KPMG helped a global insurer design and build a single, streamlined and user-friendly procure-to-pay process on Coupa technology for deployment across 120 countries.
This client’s global P2P platform had grown over time into a complex landscape of fragmented systems and disjointed processes that were not well defined or user friendly. KPMG supported an enterprise-wide P2P transformation, helping to design and build a single, streamlined, and user-friendly P2P process that will be deployed across 120 countries.
The global P2P platform needed world-class enhancements. Each business and region was pursuing its own purchase order process, with lack of standardization causing delays in approvals and order fulfilments. A lack of systems and disjointed front-end processes created a strong reliance on manual interventions and workarounds. Users had to navigate uncertainty, thereby increasing exception behaviors, and limiting adoption of agreed processes.
In addition, the lack of automation was leading to surprises, unexpected spend, and an inability to accrue accurately. Approvals were based on manual processes story and often gathered after the spend occurred. This hindered the ability to gain spend visibility and achieve sourcing efficiencies.
The KPMG team implemented an integrated Coupa P2P technology platform to enhance the client’s ability to automate and report on procurement processes across the organization. Simplicity and ease of use by internal customers were key objectives in the design of the new system.
Team members reduced unnecessary complexities in the requisition and invoicing processes to limit exception behaviors. They also leveraged a more streamlined process to reduce manual interventions and drive out inefficiencies within the P2P organization. Buying channels were simplified through a consolidated approach, purchasing options were rationalized, and effective approval workflows were embedded into the new system, all of which limit spend leakage and increase procurement’s ability to influence and control spend.
Based on a pilot implementation of Coupa, spend under management increased 40 percent; user adoption reached 57 percent the first month; catalog spend increased 50 percent; and e-invoicing went from from zero to 45 percent.
KPMG completed a comprehensive planning phase for the Coupa P2P implementation that included assistance in selecting a P2P technology solution and the establishment of a global program management office (PMO). The KPMG team also developed an implementation plan for the global core model design phase and UK deployment; established the scope of the change management efforts; and established workstreams and ownership of critical implementation requirements.
The global core model design phase included standardizing P2P process design and developing application configurations from input captured across all key global geographies and key stakeholder groups. KPMG professionals also implemented the Coupa P2P system in the UK as a pilot deployment and established the baseline for future go-lives. In Phase II, the Coupa solution was rolled out for the US and Canada as well.

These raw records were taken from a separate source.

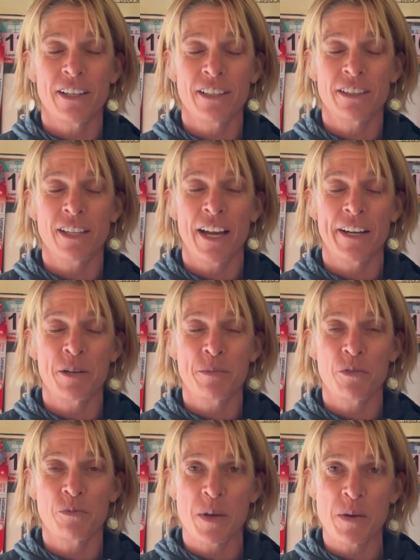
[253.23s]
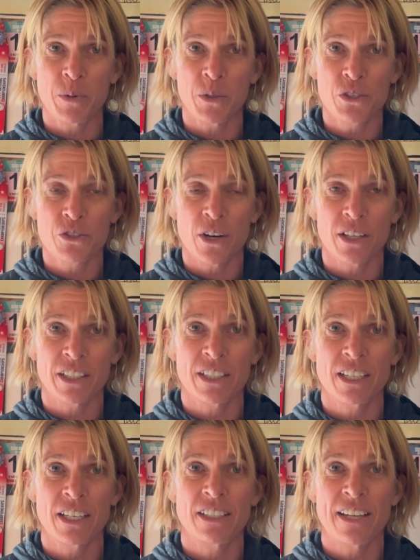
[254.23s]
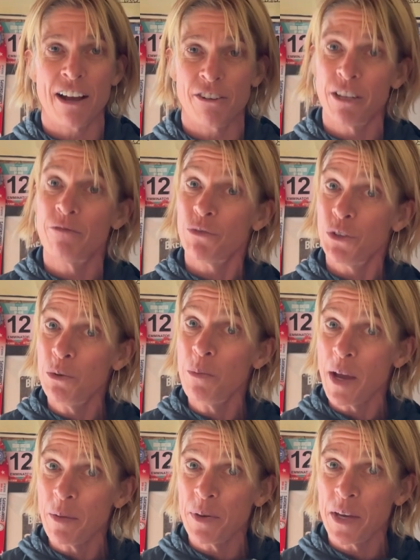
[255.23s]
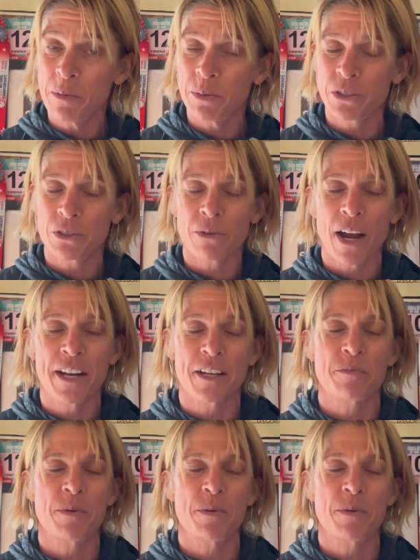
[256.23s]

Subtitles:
a lineup of people struggling to get down it, you might be able to ride it.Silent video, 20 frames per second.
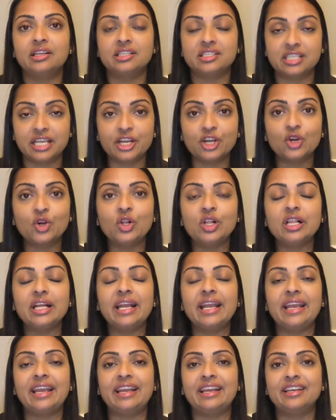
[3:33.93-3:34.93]

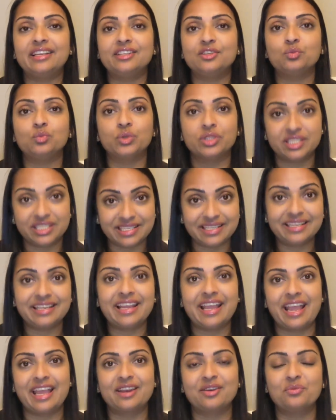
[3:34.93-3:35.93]
cycle, and we'll see
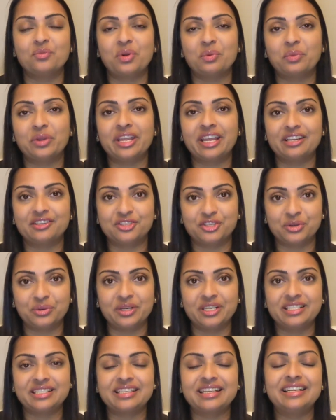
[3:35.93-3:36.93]
it again when we get to
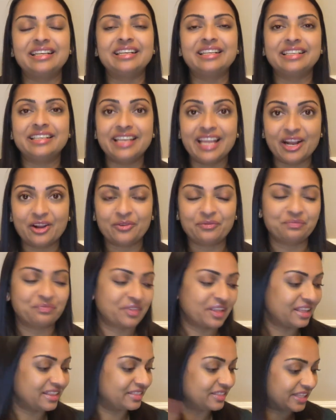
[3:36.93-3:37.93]
it. Now,
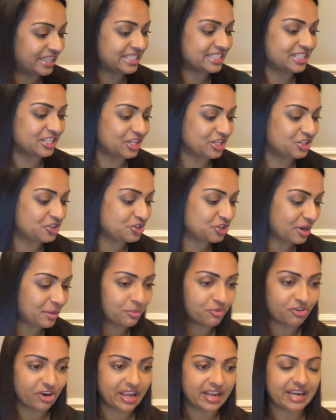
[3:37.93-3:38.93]
let's
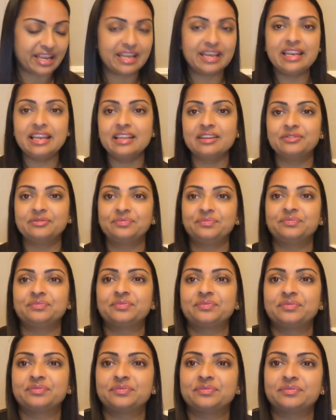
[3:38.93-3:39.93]
jump right in.
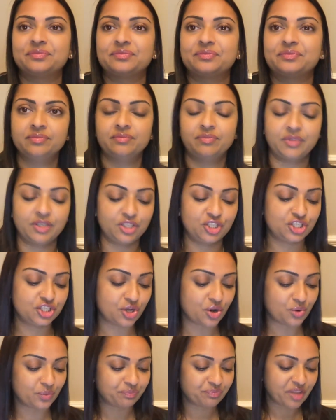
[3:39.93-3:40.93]

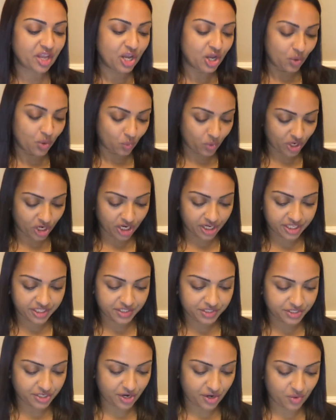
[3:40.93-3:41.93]
So we're
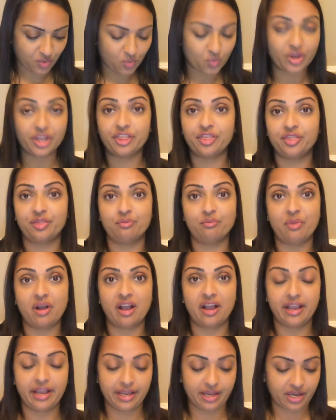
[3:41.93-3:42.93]
gonna start with
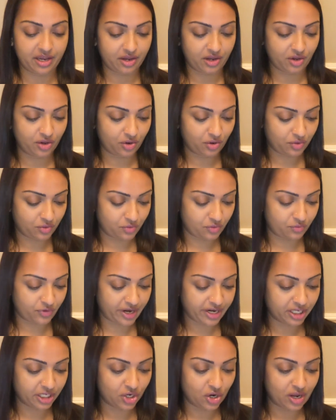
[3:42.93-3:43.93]
my
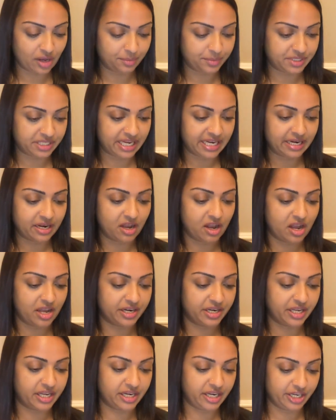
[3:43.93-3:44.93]
regular update
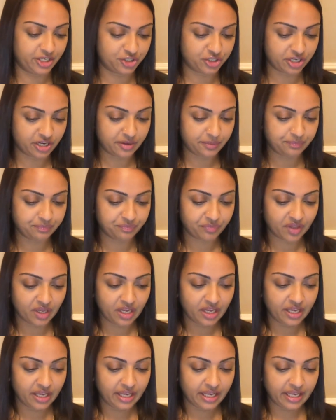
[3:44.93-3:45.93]
on Ganesha.
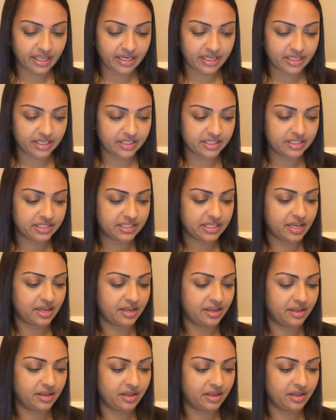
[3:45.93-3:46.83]
It is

Finally, the team developed and executed the supplier enablement strategy to onboard approximately 2,000 suppliers. Efforts included onboarding suppliers on the Coupa Supplier Network (CSN), integration of punchout supplier catalogs, and integration of cXML suppliers for electronic document exchange to support the processing of purchase orders, invoices, and payment status.
Even before the first stage of implementation, think in terms of a step change in the procurement process, not just incremental improvements in operations. Be sure to identify benchmarks for success in terms of customer usage, overall business value, and long-term growth of the system. Mind the details but keep your eye on the big picture. You can’t get to great unless you know what great looks like.
Global implementation projects need in-house resources across multiple countries. In addition, third-party consulting firms should have a strong international presence and a deep familiarity with local markets, cultures, tax regimes, regulations, and legal structures.
As the saying goes, give a man a fish and you feed him for a day; teach a man to fish and you feed him for a lifetime. Even a complex, enterprise-level software platform should be implemented with tools and methodologies that client resources can use in the future to modify the system themselves.